----- PROVIDED MATERIAL

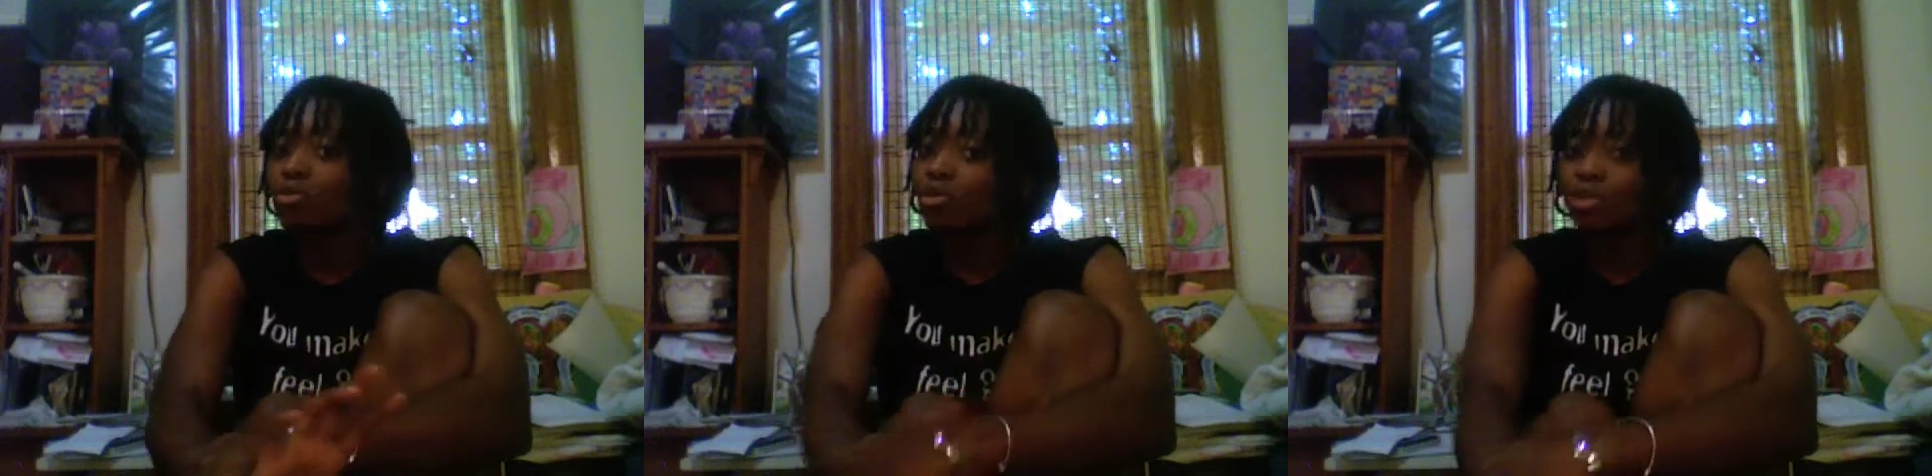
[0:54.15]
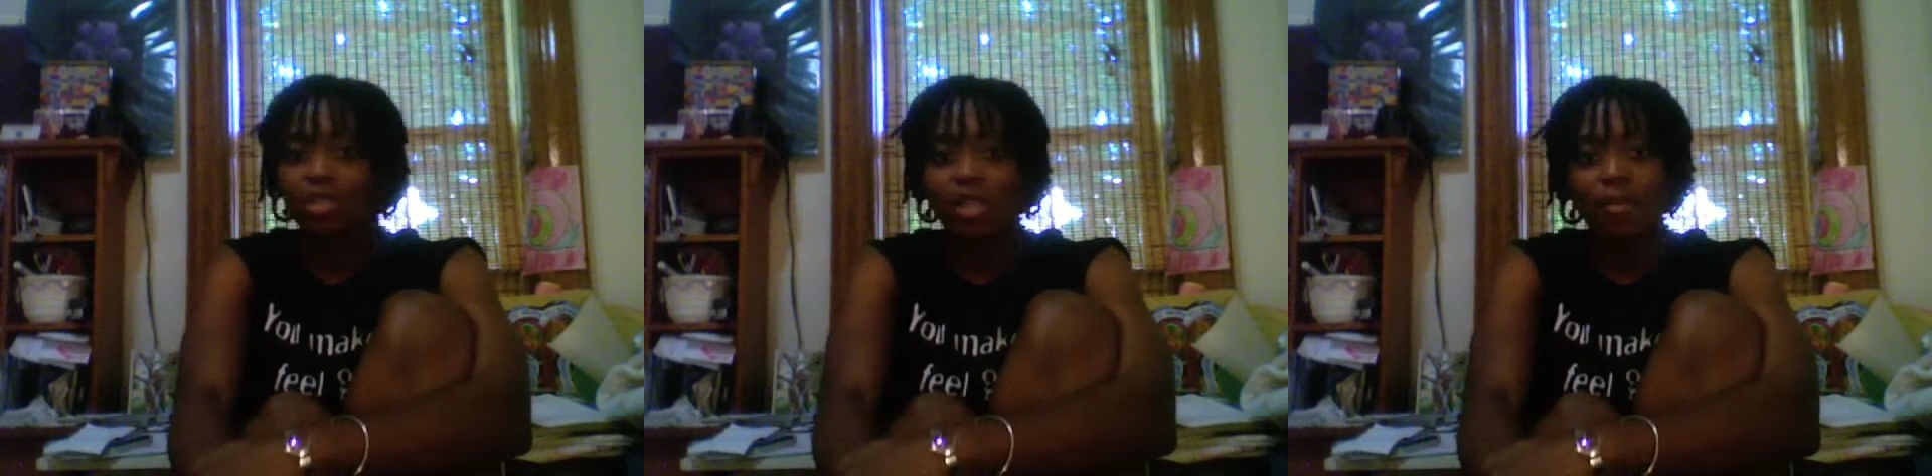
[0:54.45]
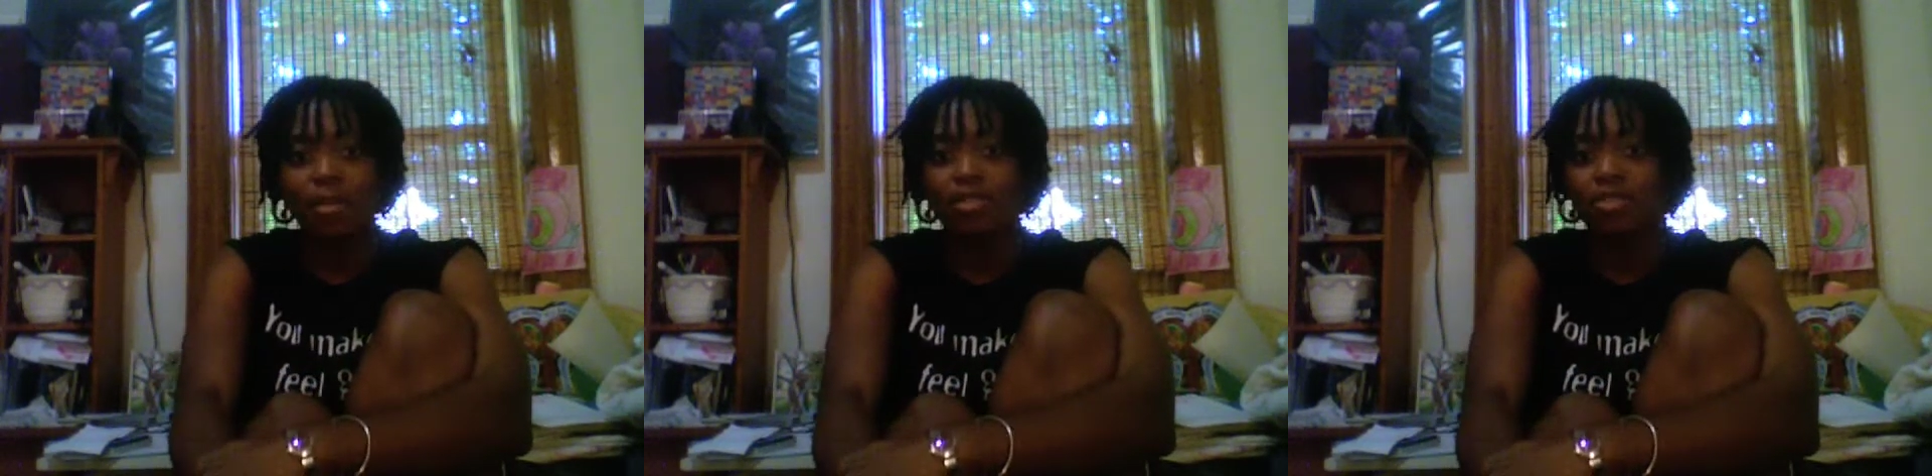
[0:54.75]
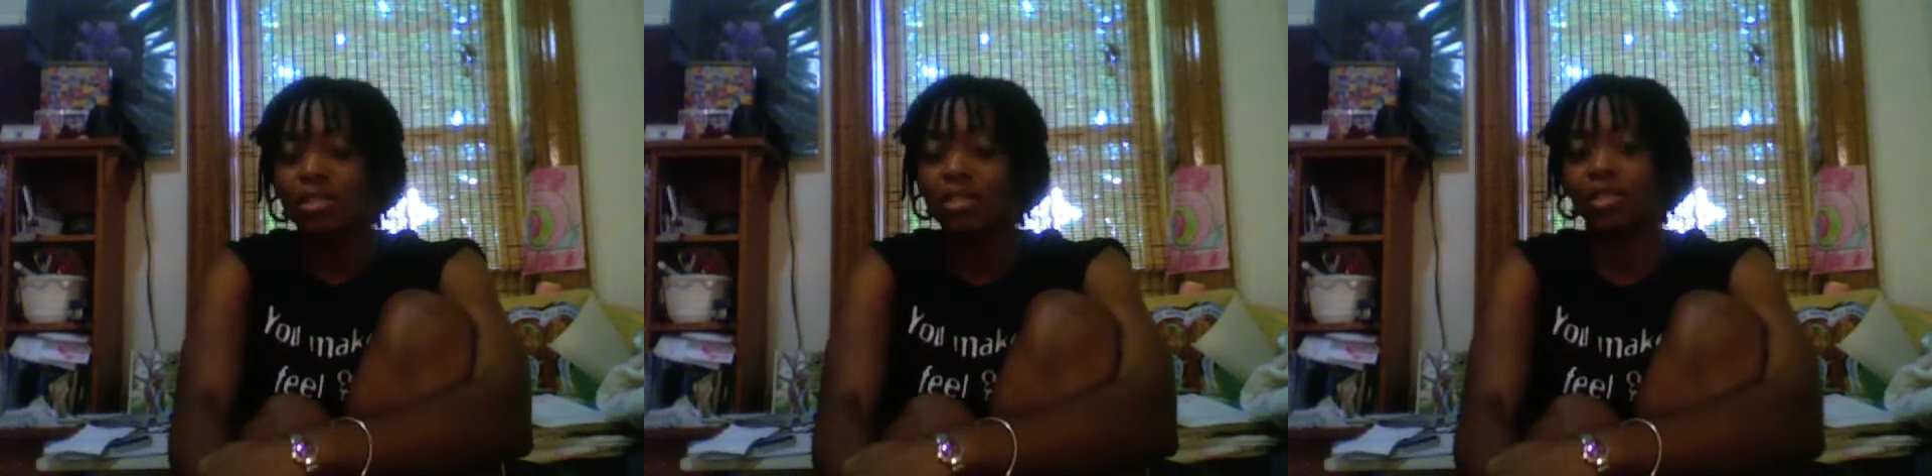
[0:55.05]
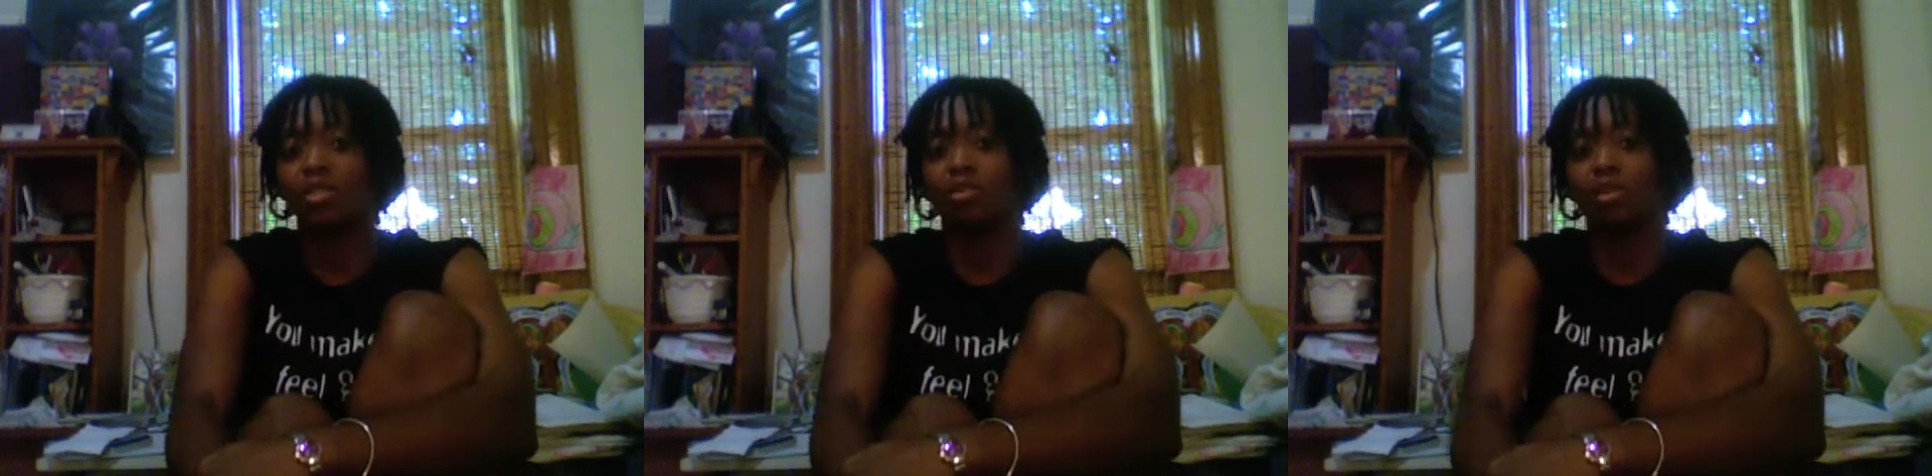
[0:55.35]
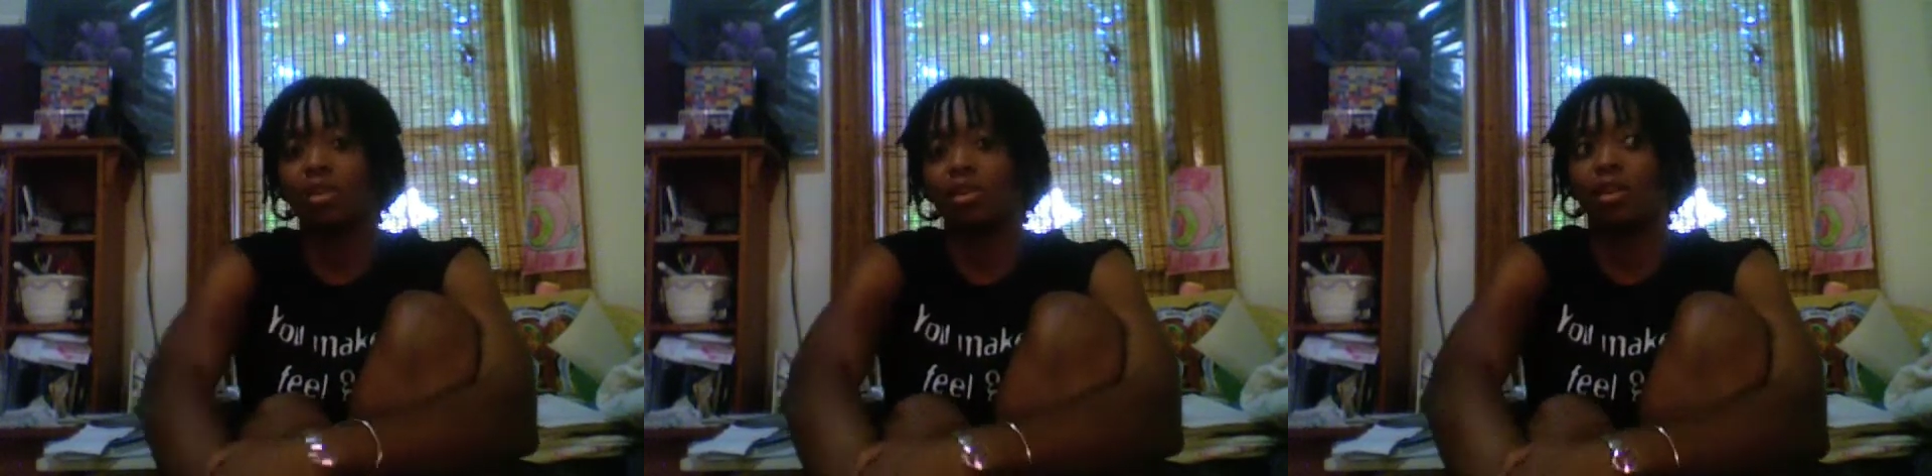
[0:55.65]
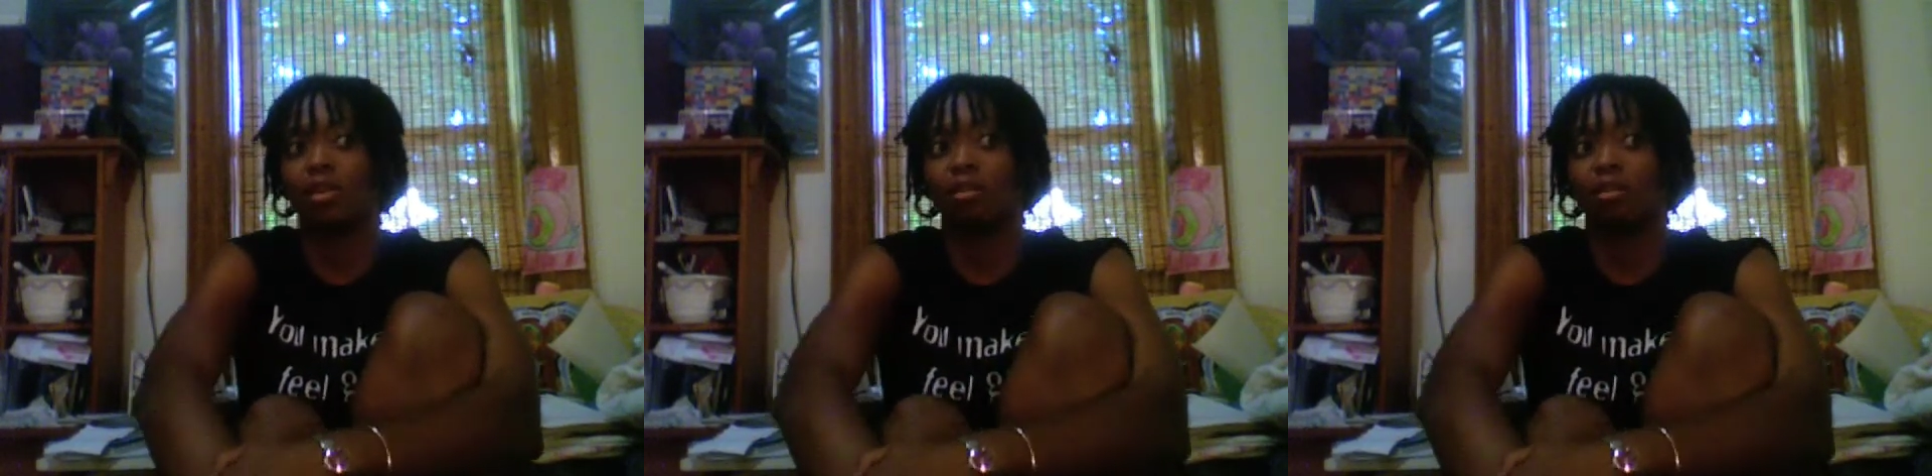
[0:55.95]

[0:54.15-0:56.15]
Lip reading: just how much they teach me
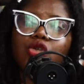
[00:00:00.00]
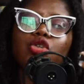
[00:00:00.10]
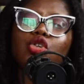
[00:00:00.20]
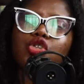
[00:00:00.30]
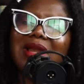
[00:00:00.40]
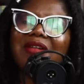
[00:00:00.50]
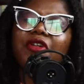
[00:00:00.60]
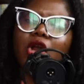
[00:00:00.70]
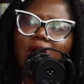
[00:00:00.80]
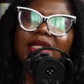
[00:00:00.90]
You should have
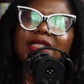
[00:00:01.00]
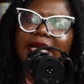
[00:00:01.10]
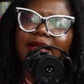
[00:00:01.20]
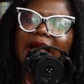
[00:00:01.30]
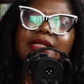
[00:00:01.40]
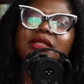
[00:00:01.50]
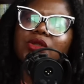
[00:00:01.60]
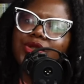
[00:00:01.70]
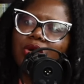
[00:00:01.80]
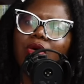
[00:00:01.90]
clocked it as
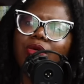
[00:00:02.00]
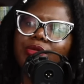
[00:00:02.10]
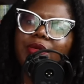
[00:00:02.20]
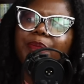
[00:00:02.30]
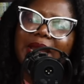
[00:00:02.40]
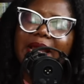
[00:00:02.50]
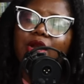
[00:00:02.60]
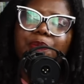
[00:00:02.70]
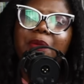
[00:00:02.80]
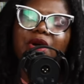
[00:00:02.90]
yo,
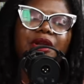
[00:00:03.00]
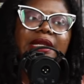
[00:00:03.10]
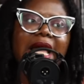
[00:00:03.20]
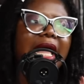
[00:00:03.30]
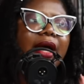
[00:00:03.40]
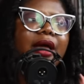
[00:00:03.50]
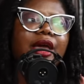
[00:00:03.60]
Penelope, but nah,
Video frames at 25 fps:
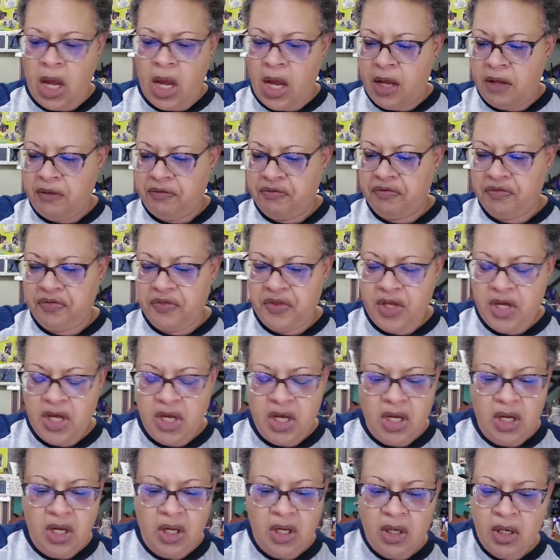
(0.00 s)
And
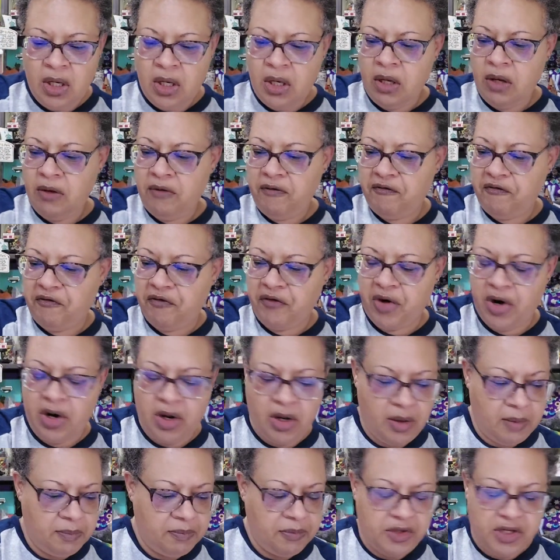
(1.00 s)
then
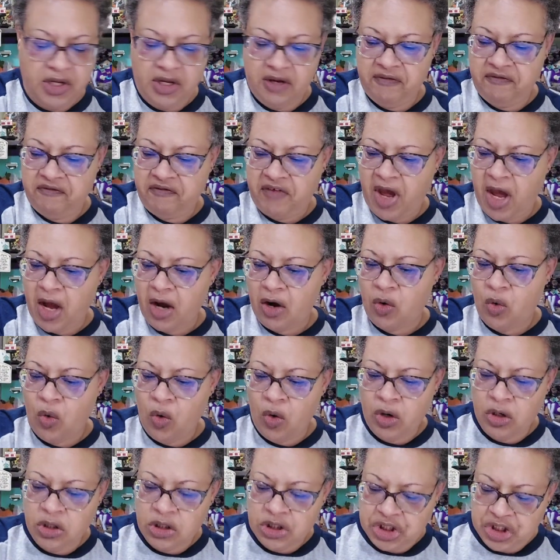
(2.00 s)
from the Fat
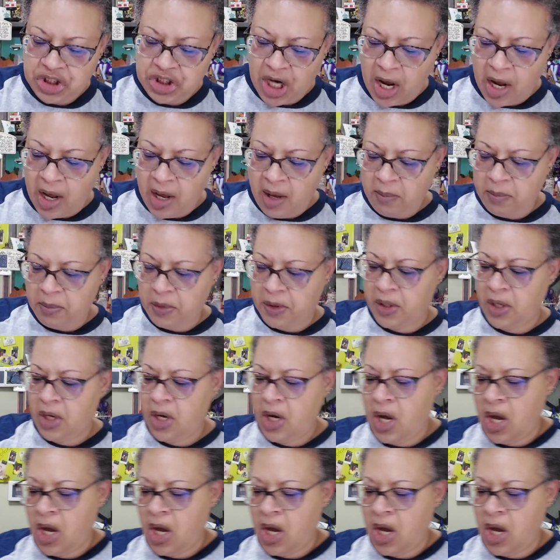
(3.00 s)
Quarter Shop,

----------

Leaving the pictures out, set down exactly the lines from the one with "[00:00:00.70]" through the end of the records.

[00:00:00.70]
[00:00:00.80]
[00:00:00.90]
You should have
[00:00:01.00]
[00:00:01.10]
[00:00:01.20]
[00:00:01.30]
[00:00:01.40]
[00:00:01.50]
[00:00:01.60]
[00:00:01.70]
[00:00:01.80]
[00:00:01.90]
clocked it as
[00:00:02.00]
[00:00:02.10]
[00:00:02.20]
[00:00:02.30]
[00:00:02.40]
[00:00:02.50]
[00:00:02.60]
[00:00:02.70]
[00:00:02.80]
[00:00:02.90]
yo,
[00:00:03.00]
[00:00:03.10]
[00:00:03.20]
[00:00:03.30]
[00:00:03.40]
[00:00:03.50]
[00:00:03.60]
Penelope, but nah,
Video frames at 25 fps:
(0.00 s)
And
(1.00 s)
then
(2.00 s)
from the Fat
(3.00 s)
Quarter Shop,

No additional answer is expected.